Monsieur Le Vice-Chancelier, 

Monsieur le Président de Sorbonne Université,

Monsieur le Doyen de la Faculté des Lettres,

Monsieur le Président du Conseil d'École de l’ÉSPÉ de l’académie de Paris, 

Monsieur le Directeur de l’ÉSPÉ de Paris,

Mesdames et Messieurs les membres du Conseil d’École, chers Collègues,


Ce matin, vendredi 11 mai, sur le site des Batignolles, deux collègues de l’ÉSPÉ se sont vu demander de regrouper leurs deux cours de Master MEEF (de la même discipline) afin de libérer la salle dans laquelle l’une d’entre eux était censée faire cours 30 mn plus tard.
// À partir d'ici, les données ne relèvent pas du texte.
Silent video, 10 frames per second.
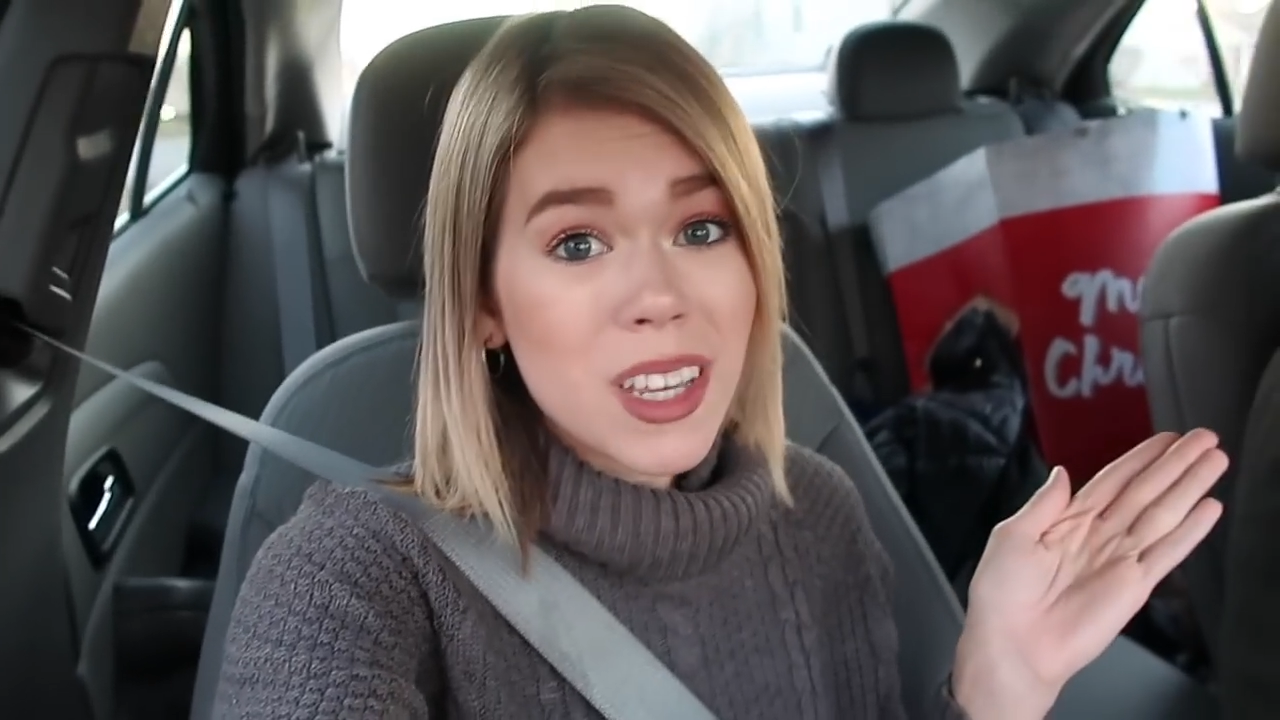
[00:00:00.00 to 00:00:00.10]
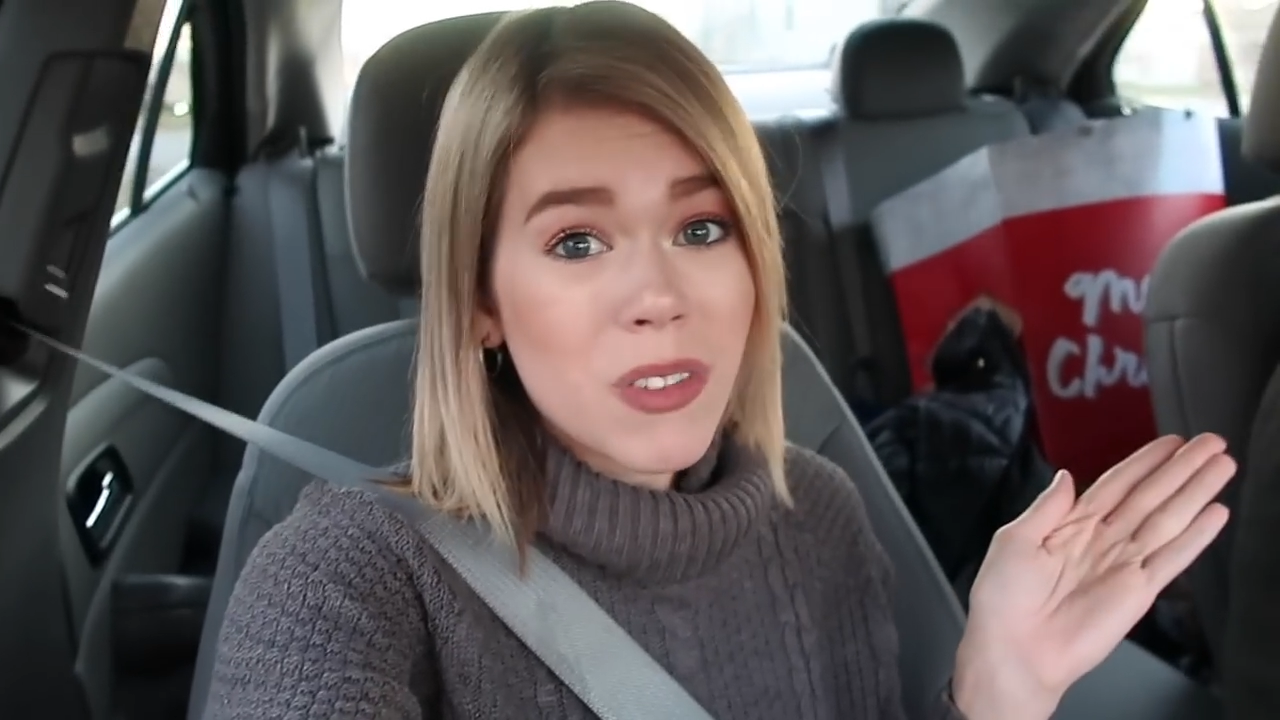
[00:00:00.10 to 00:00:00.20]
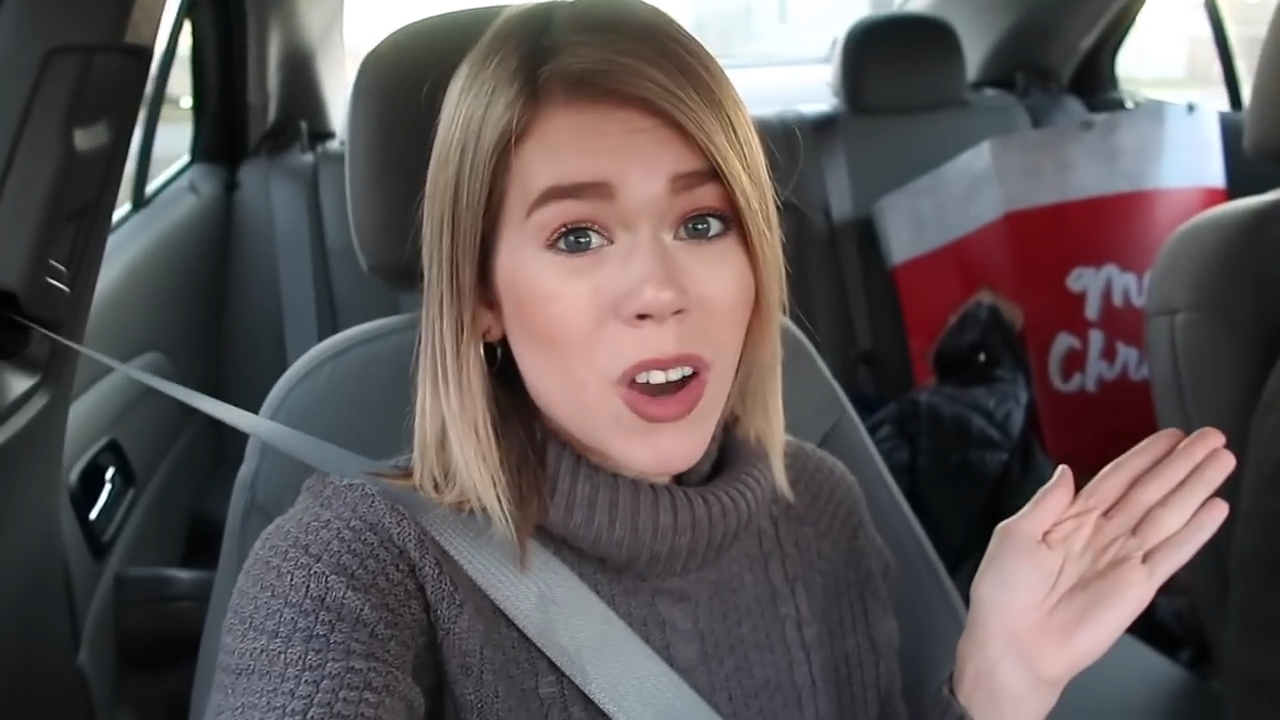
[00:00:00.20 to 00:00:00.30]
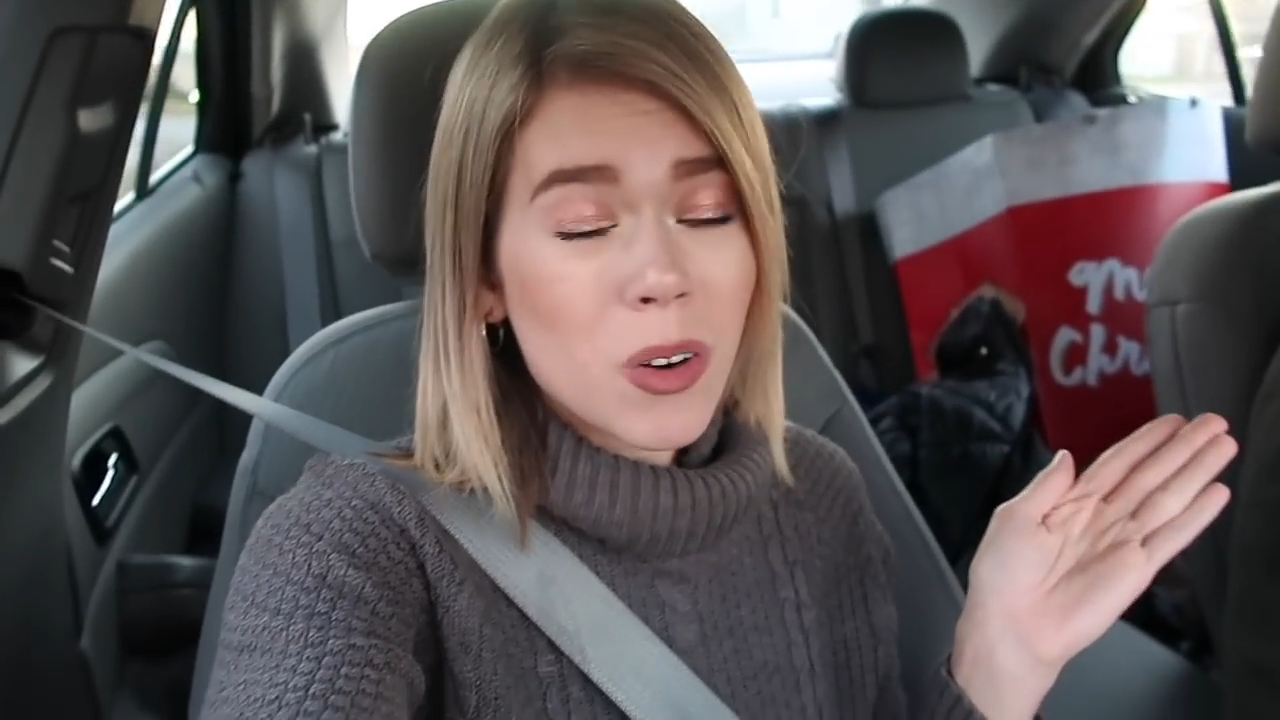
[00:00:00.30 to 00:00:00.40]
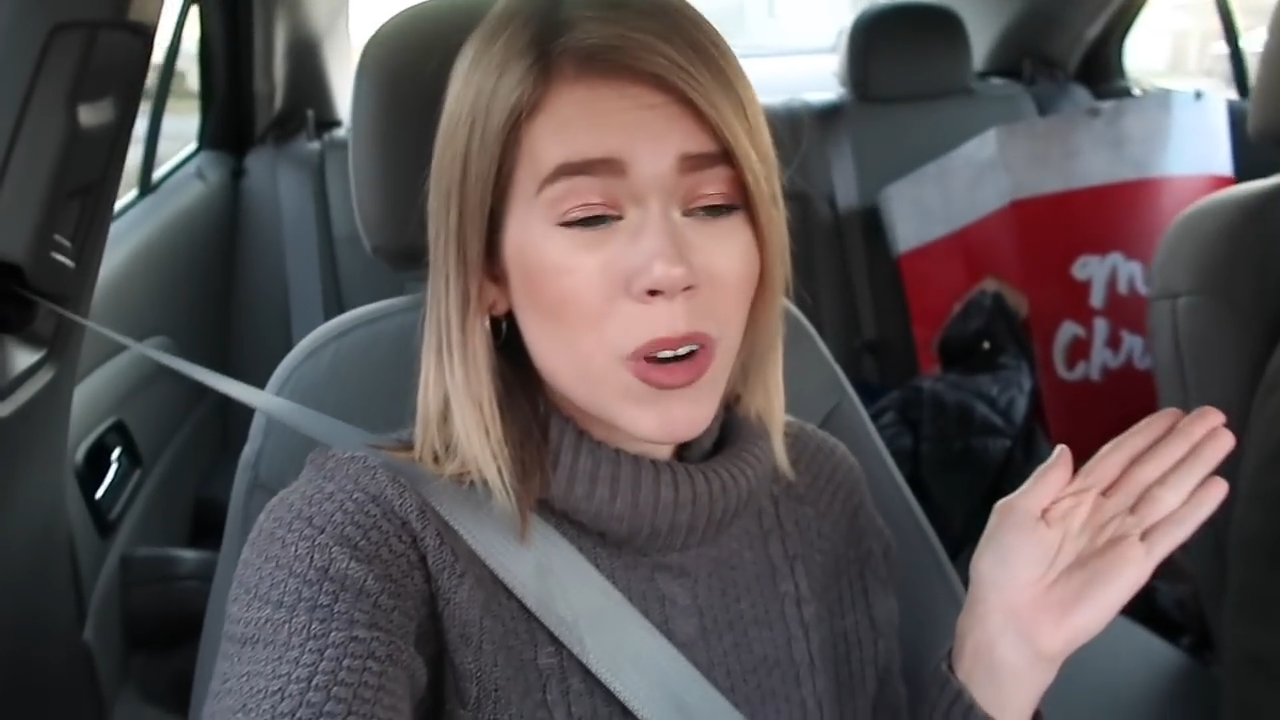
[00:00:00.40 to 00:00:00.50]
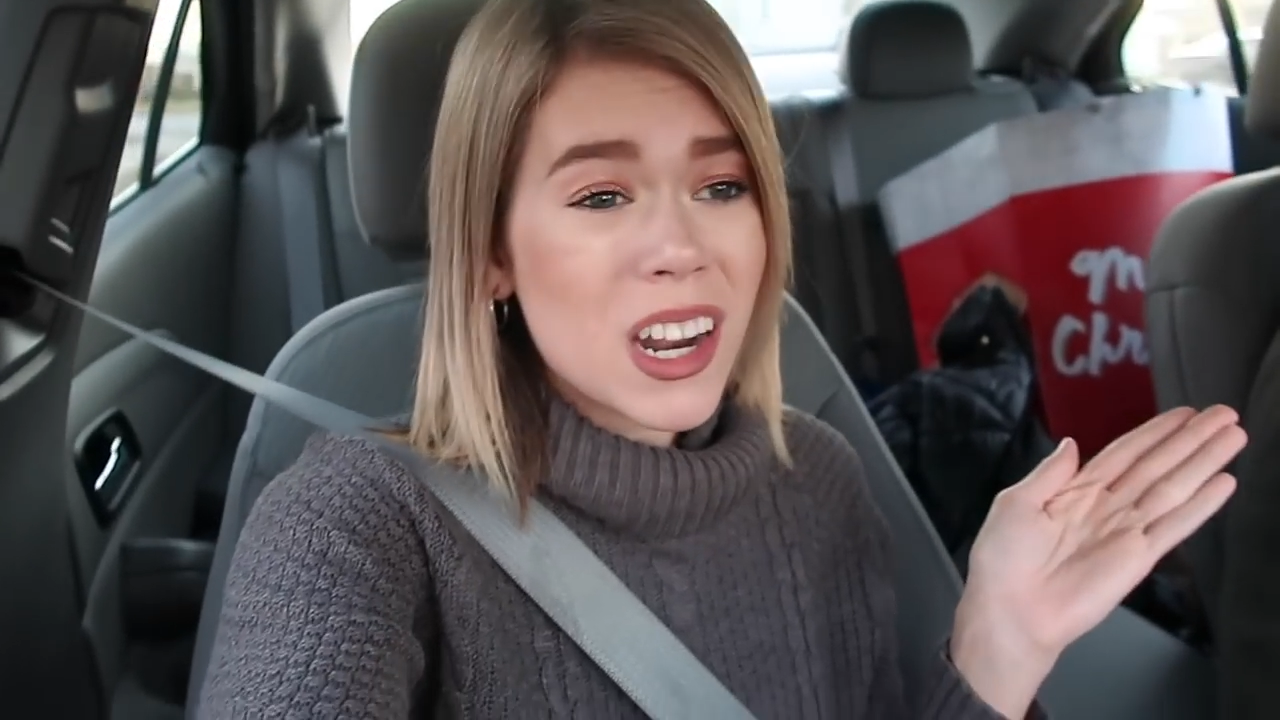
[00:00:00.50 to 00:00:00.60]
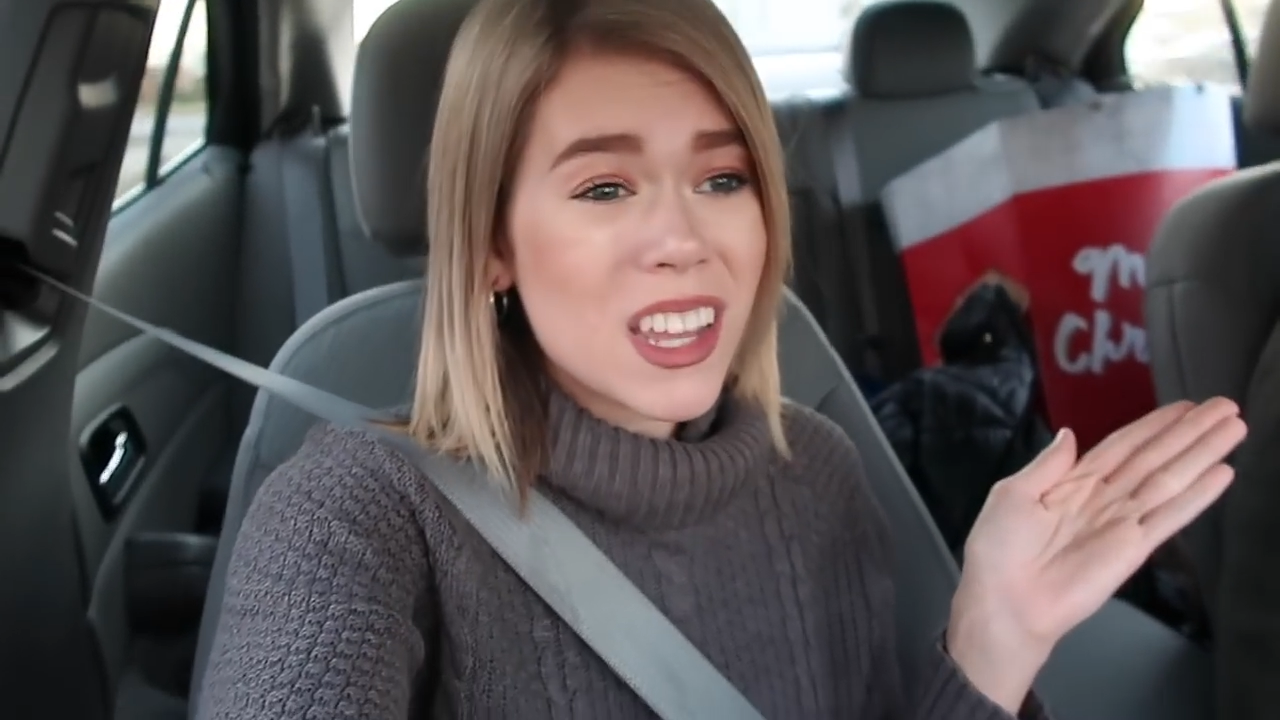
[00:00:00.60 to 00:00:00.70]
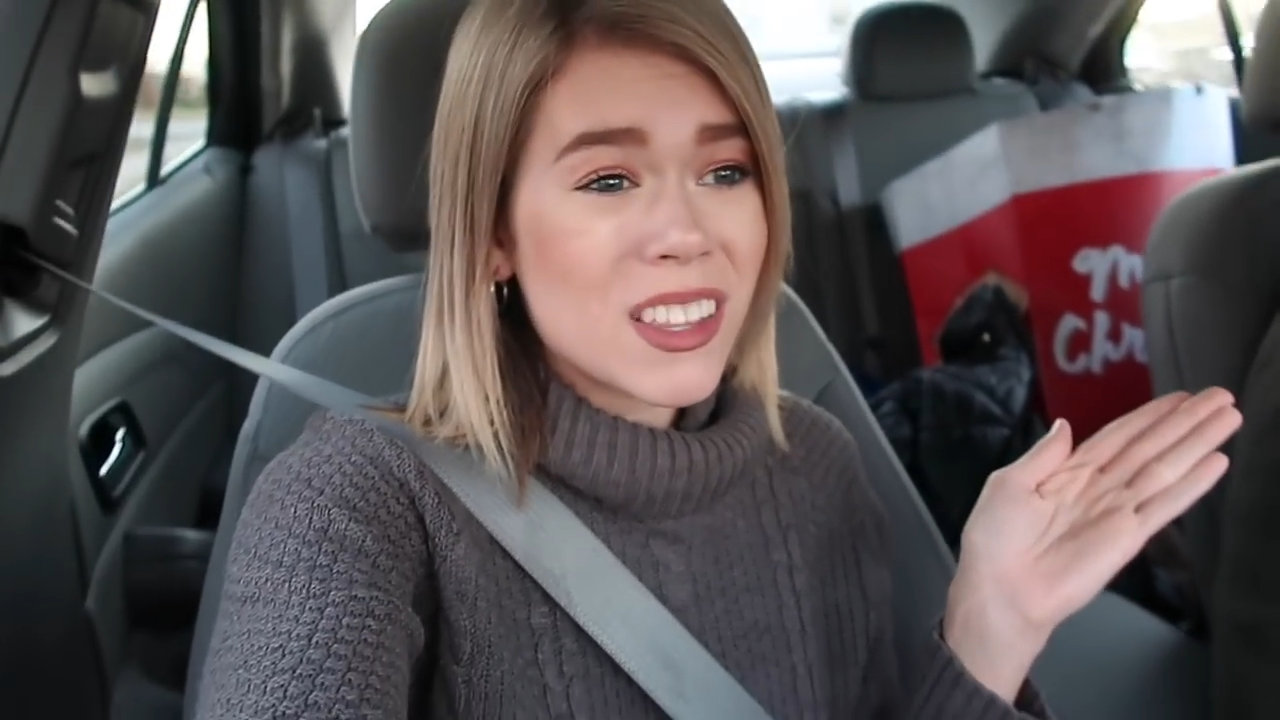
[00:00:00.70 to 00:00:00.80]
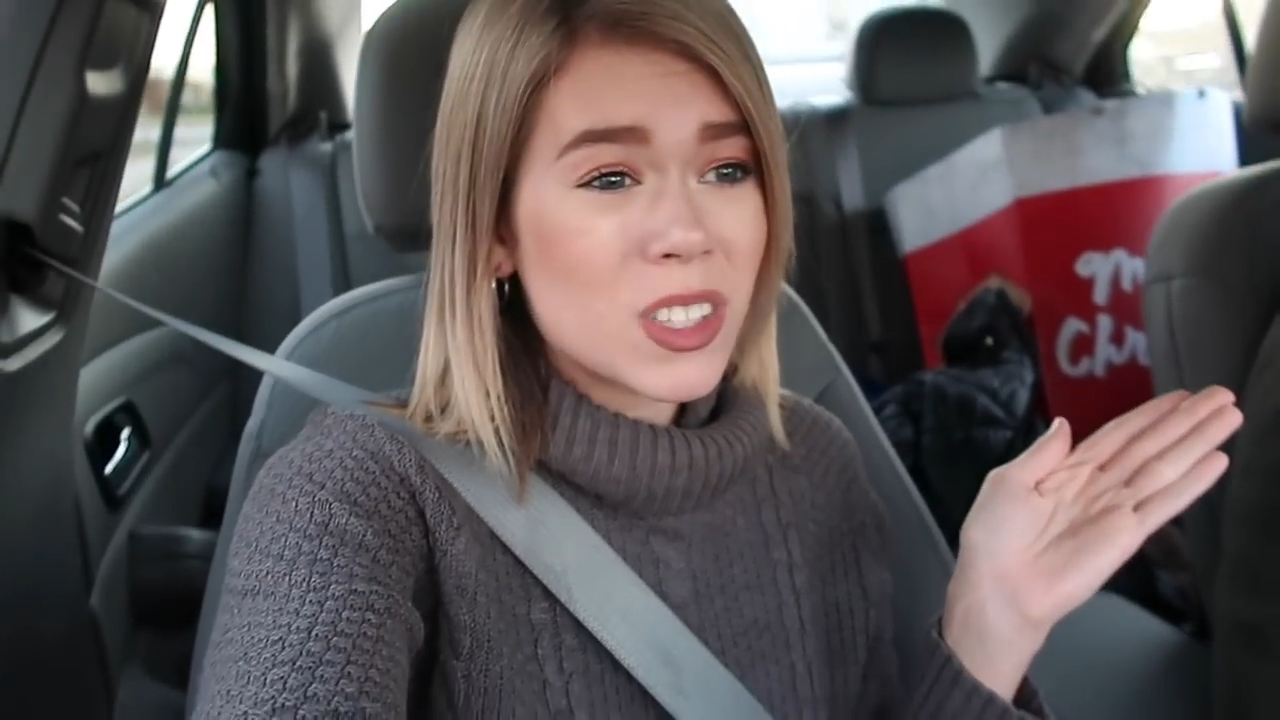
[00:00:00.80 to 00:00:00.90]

Eve already.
Vérification faite, la  salle avait été « attribuée » sans qu’on sache ni comment (le logiciel ADE n’accepte en principe pas les doublons) ni par qui.

Les étudiants qui se trouvaient à attendre ont expliqué aux collègues concernés qu’ils venaient passer un « examen d’histoire » (licence).  Situation motivée, selon eux, par le fait que «  la Sorbonne était fermée ».

Nous voulons à nouveau souligner ici que les locaux de l’ÉSPÉ de l’académie de Paris, s’ils peuvent servir, en temps ordinaire et quand ils sont libres, aux cours et évaluations afférents au Master MEEF, dispensés par les collègues de Sorbonne Université et des universités partenaires, ne sauraient, dans le contexte d’un mouvement de mobilisation sociale, être utilisés comme des lieux de contournement.

Ce n’est ni aux agents ni aux enseignants de l’ÉSPÉ de gérerin fine dans les couloirs, une situation de crise que Monsieur le Président de Sorbonne Université et Monsieur le Doyen de la Faculté des Lettres ne semblent pas, pour le moment,  savoir résoudre.

Il nous semble irresponsable – et de mauvaise politique – , au moment où se déroule la phase finale des préparations aux concours de recrutements (CRPE et CAPES), d’amener les sites de l’ÉSPÉ à se voir bloqués, au motif qu’ils seraient susceptibles de permettre la tenue d’examens qui doivent se tenir – s’ils le doivent – là où les étudiants, censés les passer, sont censés être abrités

L’ÉSPÉ de l’académie de Paris n’est pas Arcueil ni n’aspire à le devenir http://www.lemonde.fr/campus/article/2018/05/11/reforme-des-universites-tensions-lors-du-blocage-d-examens-delocalises-a-arcueil_5297426_4401467.html

 « Malesherbes n’est plus dans Malesherbes » https://www.huffingtonpost.fr/2018/05/11/malesherbes-six-personnes-arretees-apres-des-violences-contre-des-etudiants-occupant-ce-site-de-la-sorbonne-exclusif_a_23432286/

 : c’est là un destin (?)  auquel nous ne voulons pas contribuer.

L'illusione è la gramigna più tenace della coscienza collettiva; la storia insegna, ma non ha scolari. (A. Gramsci, Italia e Spagna, L'Ordine Nuovo, 11 mars 1921, année I, n° 70) [L’illusion est le chiendent le plus tenace de la conscience collective: l’histoire enseigne mais elle n’a pas d’élèves.] 

Nous vous remercions de votre attention et vous prions d’agréer l’expression de notre considération. 

Pour les élus FSU au CE, le 11 mai 2018.